Although the term research may bring to mind laboratories and scientists, research assistants do not always work in a lab. Research assistant jobs are also found in sales and marketing departments, government agencies and classrooms. Research assistant careers can provide opportunities in a variety of work settings including scientific, academic and business.
A large number of research assistant careers are found in the scientific community, with many positions available in hospitals and university or private laboratories. Medical research assistants can work for a head researcher or as part of a research team. Research assistant jobs in the science field may focus on one specific research project or involve ongoing investigations into a variety of data.
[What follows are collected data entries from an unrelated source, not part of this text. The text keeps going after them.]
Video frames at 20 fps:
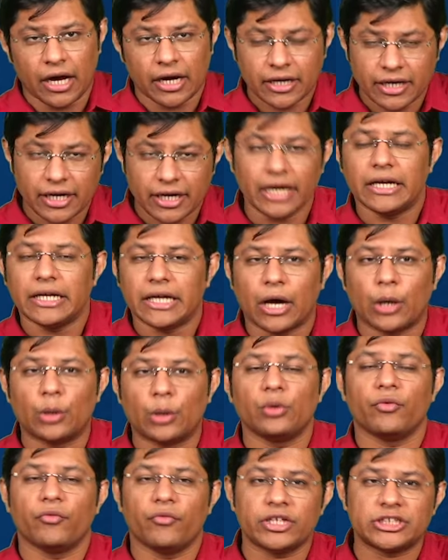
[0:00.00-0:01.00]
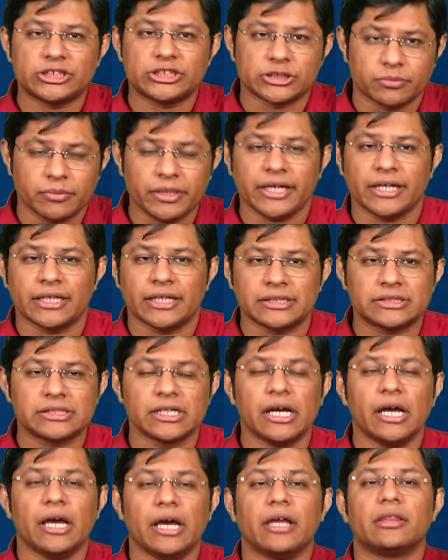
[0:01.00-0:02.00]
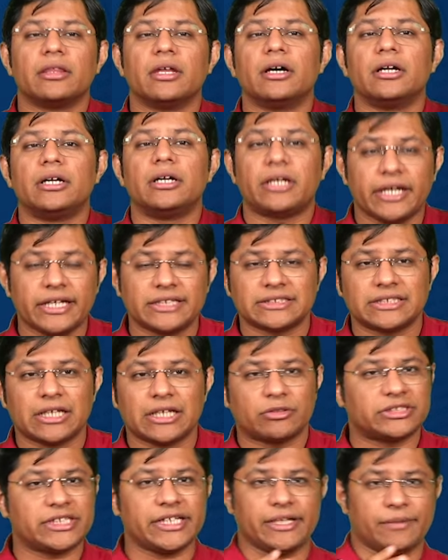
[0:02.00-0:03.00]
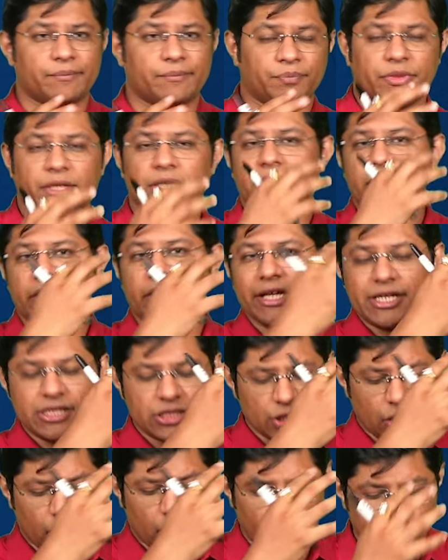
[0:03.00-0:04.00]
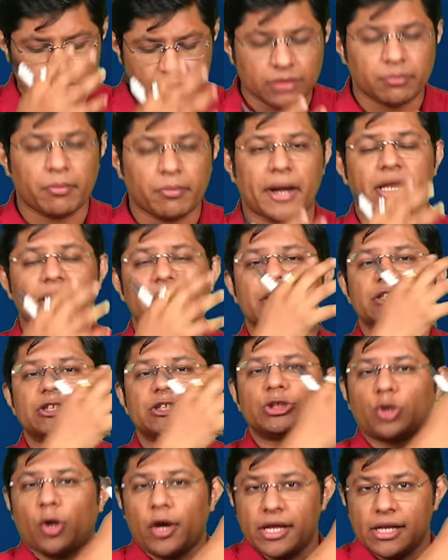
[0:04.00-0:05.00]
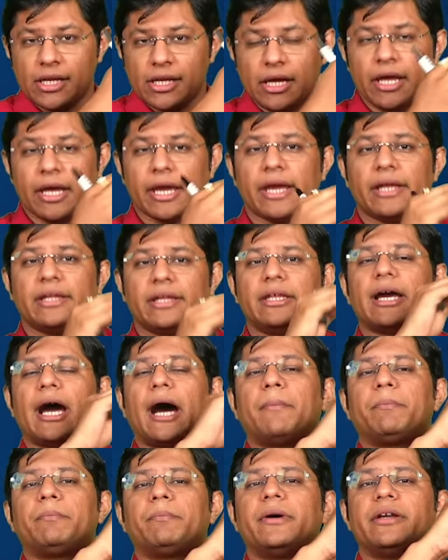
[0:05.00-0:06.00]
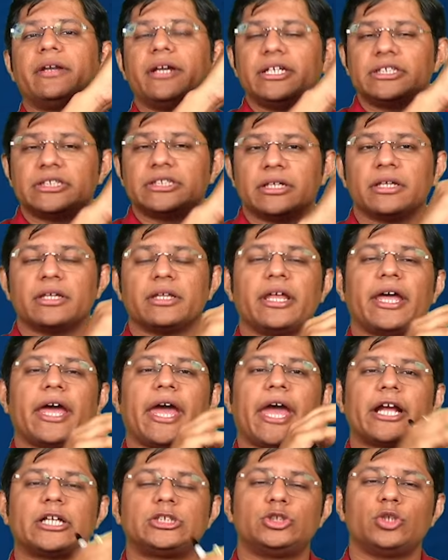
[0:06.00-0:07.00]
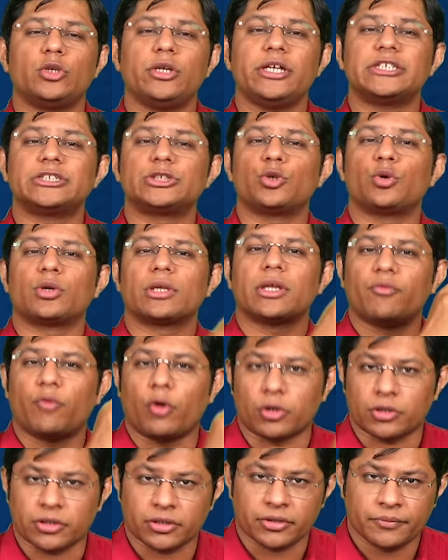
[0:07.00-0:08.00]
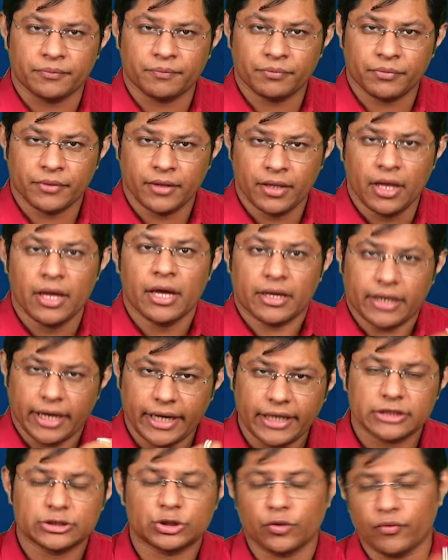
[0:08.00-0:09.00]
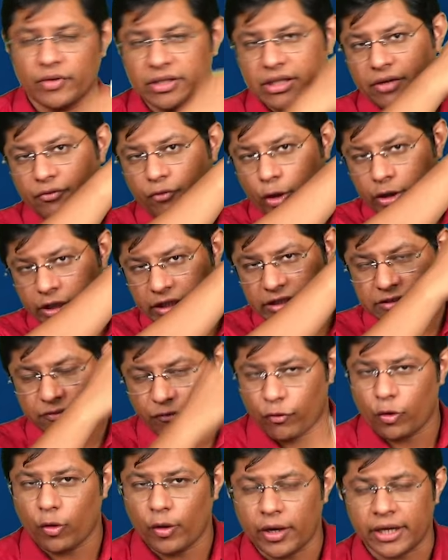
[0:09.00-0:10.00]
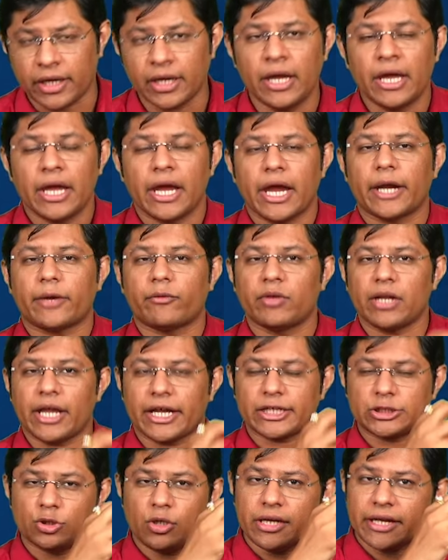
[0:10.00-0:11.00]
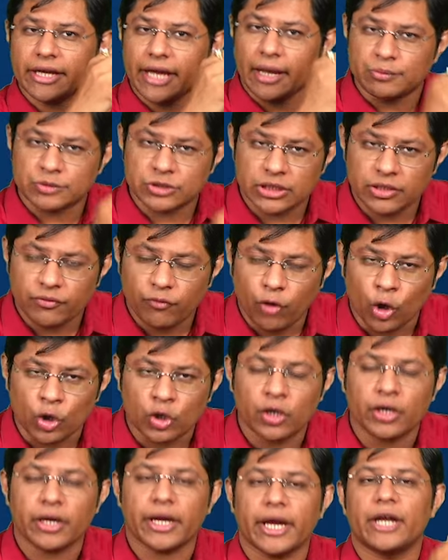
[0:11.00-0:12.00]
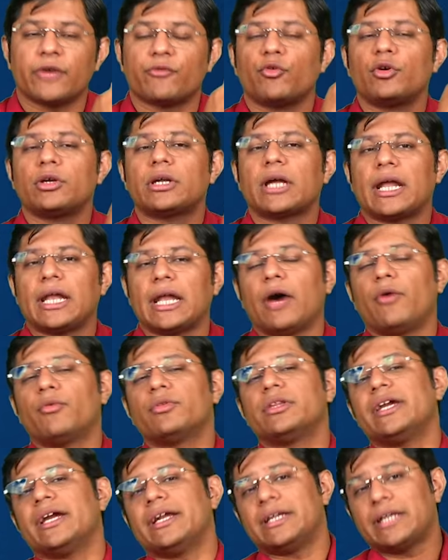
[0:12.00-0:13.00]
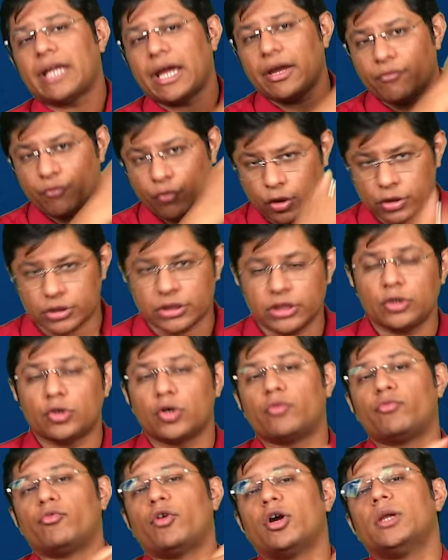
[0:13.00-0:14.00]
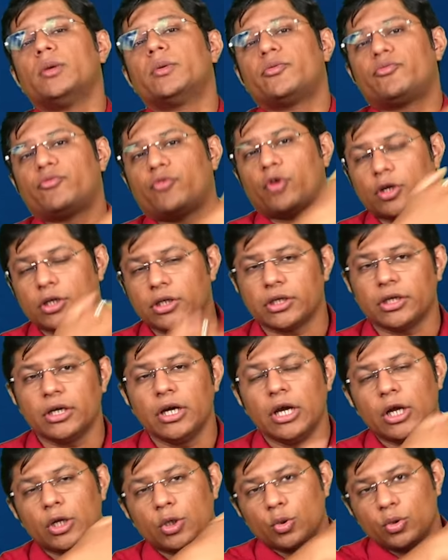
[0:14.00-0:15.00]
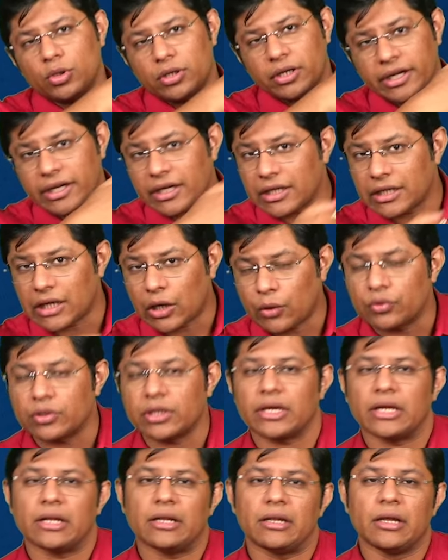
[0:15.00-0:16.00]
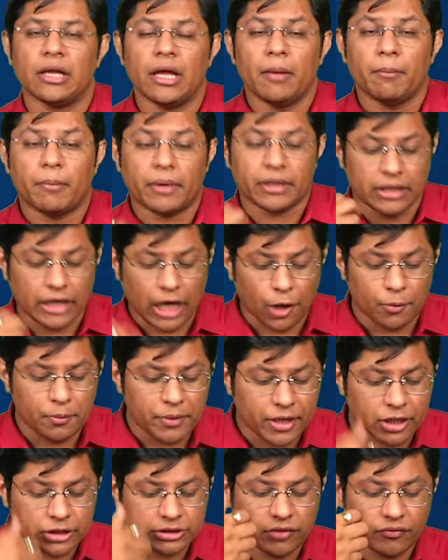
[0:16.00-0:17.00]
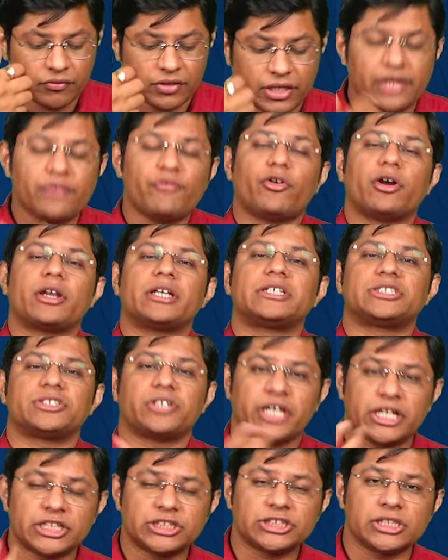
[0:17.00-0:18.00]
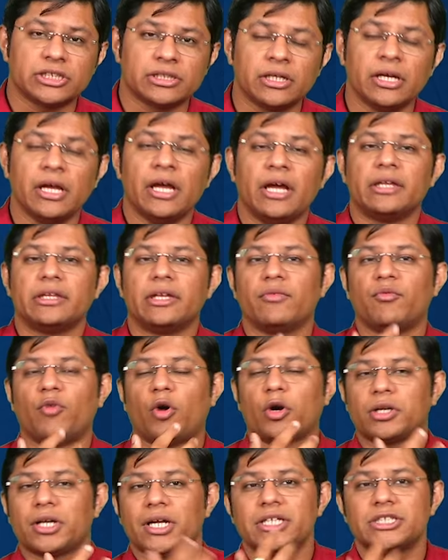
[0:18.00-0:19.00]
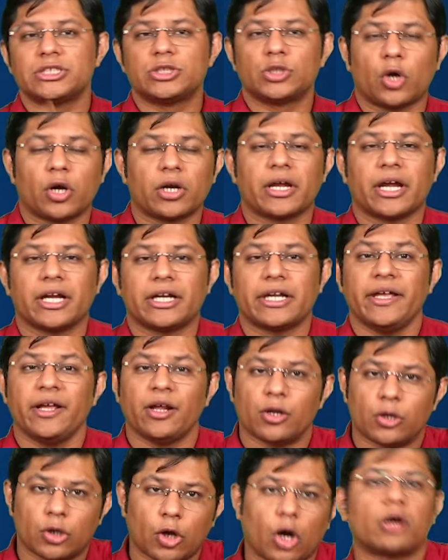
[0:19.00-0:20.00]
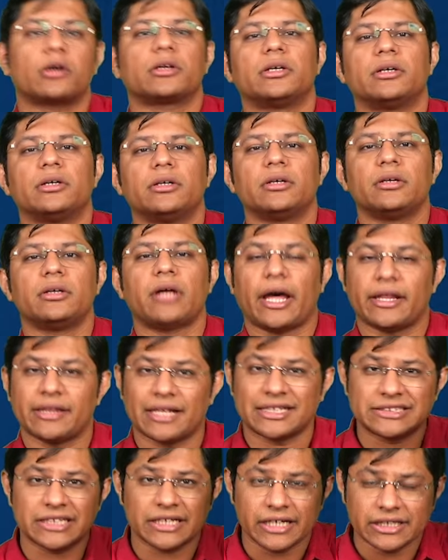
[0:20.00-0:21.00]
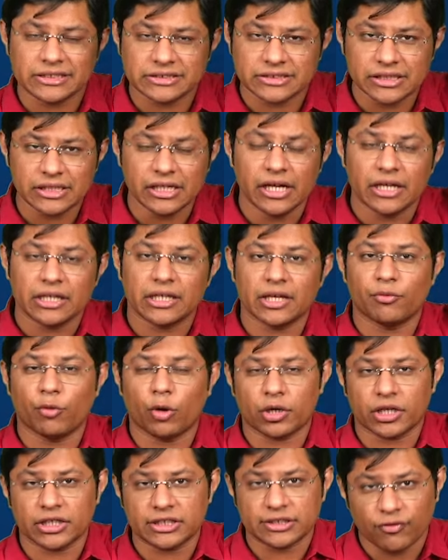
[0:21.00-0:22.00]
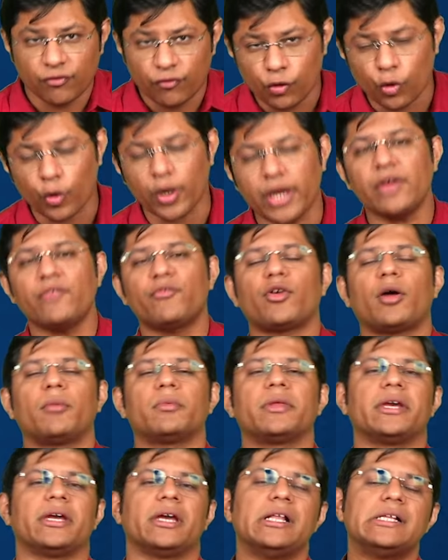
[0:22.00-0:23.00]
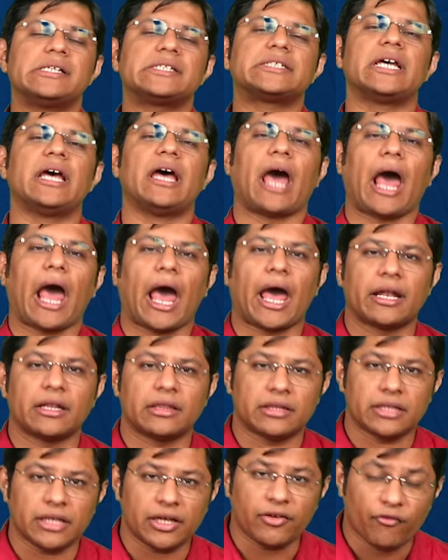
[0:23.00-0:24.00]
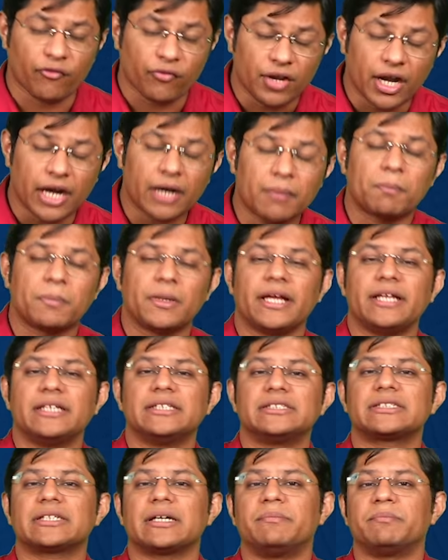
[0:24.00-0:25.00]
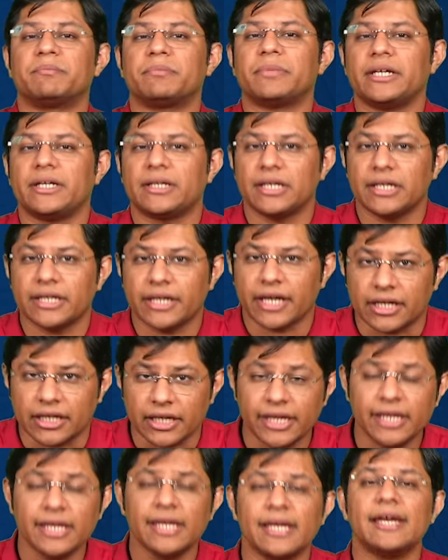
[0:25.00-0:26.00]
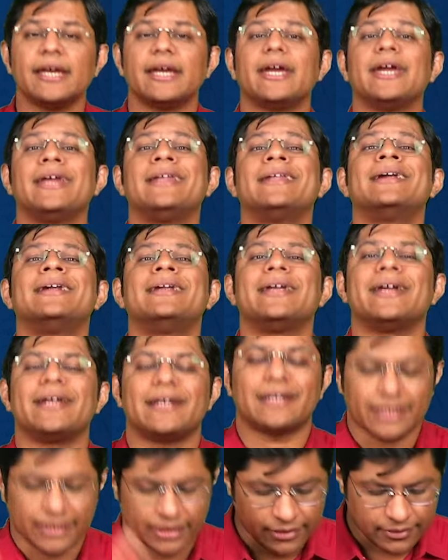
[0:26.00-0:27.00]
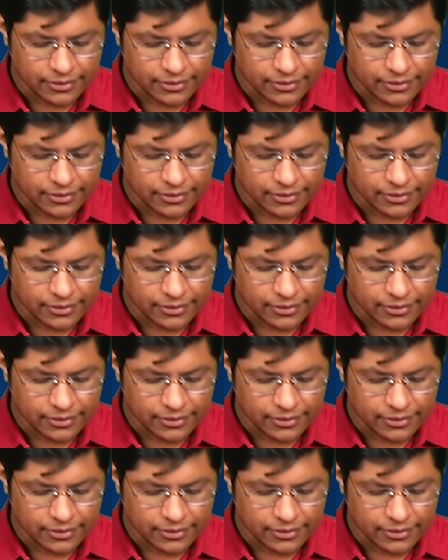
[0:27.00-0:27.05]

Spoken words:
cut down, which means the trees, now see, the trees or for that matter, the soil in the upper region, they actually store the water. Right? So, when the water is flowing, it will actually capture the water. It won't allow the entire water or volume of water to drain down the hill. But now, because of deforestation, the water is not getting locked. And as a reason, the water is flowing from the hills and the flood plain is completely getting inundated.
The social sciences also require research assistants, though not in a lab setting. Research assistant careers in the social sciences often involve collecting and analyzing statistical data for use in social circumstances. Social research may be used for determining societal growth patterns, tracking population changes and gathering facts that guide decisions regarding education, transportation or housing in a particular area. Government agencies frequently use research assistants in this regard.
Some research assistant careers aid the business community, typically with sales and marketing. A market research assistant gathers information about activities and trends in certain business segments. This data is analyzed and tracked to find solutions to problems, anticipate behavior and guide future projects.
In the academic world, research assistants generally work with university professors on both research and teaching. Many college research assistant jobs go to graduate students who may teach entry-level courses or run study groups for lower-level college students. Graduate research assistants may also work in a lab on a particular project. Many times, the research is part of a graduate degree program.
Most research assistant positions require a bachelor’s degree or at least some college. Although the major is not always particularly important, research assistants often come from the social science or science fields. Research assistant jobs typically call for very good math skills along with computer knowledge, possibly including programming. Statistics experience is also helpful in many research assistant careers.
Besides requiring statistical and analytical abilities, a research assistant should be a highly efficient communicator with a solid knowledge of language. Critical thinking and the ability to listen accurately are beneficial skills for research assistants, especially when interviewing and data gathering are involved. Positions in the social science field often require university-level knowledge of psychology and human behavior.